Task objective | Give the entries below again exactly. Their pictures are not needed.

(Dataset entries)
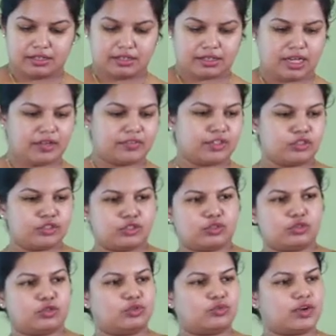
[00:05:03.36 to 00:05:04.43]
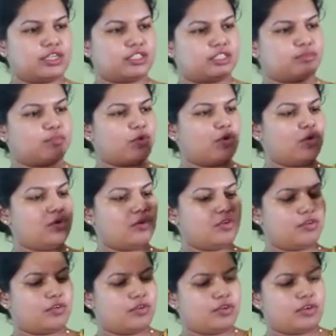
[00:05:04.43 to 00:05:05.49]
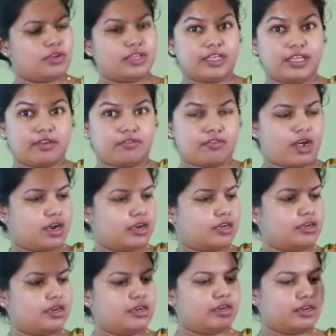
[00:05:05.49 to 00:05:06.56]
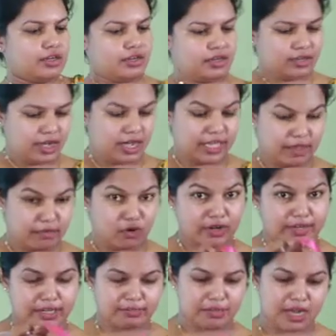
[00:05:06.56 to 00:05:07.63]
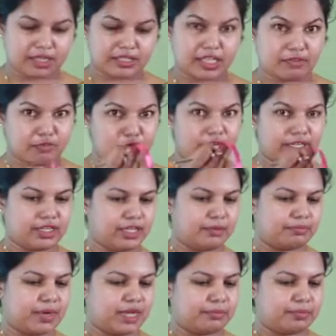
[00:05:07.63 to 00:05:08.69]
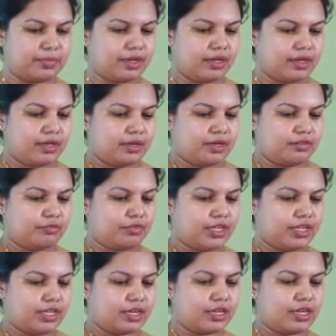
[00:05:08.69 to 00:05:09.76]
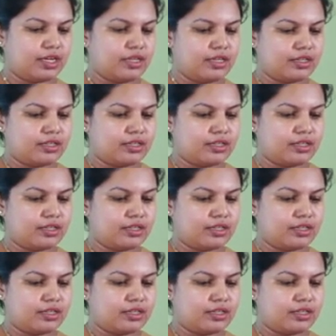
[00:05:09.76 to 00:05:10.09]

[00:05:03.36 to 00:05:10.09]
I will show you once more. Here 1, I have already marked, therefore I keep my finger,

Your response |
[00:05:03.36 to 00:05:04.43]
[00:05:04.43 to 00:05:05.49]
[00:05:05.49 to 00:05:06.56]
[00:05:06.56 to 00:05:07.63]
[00:05:07.63 to 00:05:08.69]
[00:05:08.69 to 00:05:09.76]
[00:05:09.76 to 00:05:10.09]

[00:05:03.36 to 00:05:10.09]
I will show you once more. Here 1, I have already marked, therefore I keep my finger,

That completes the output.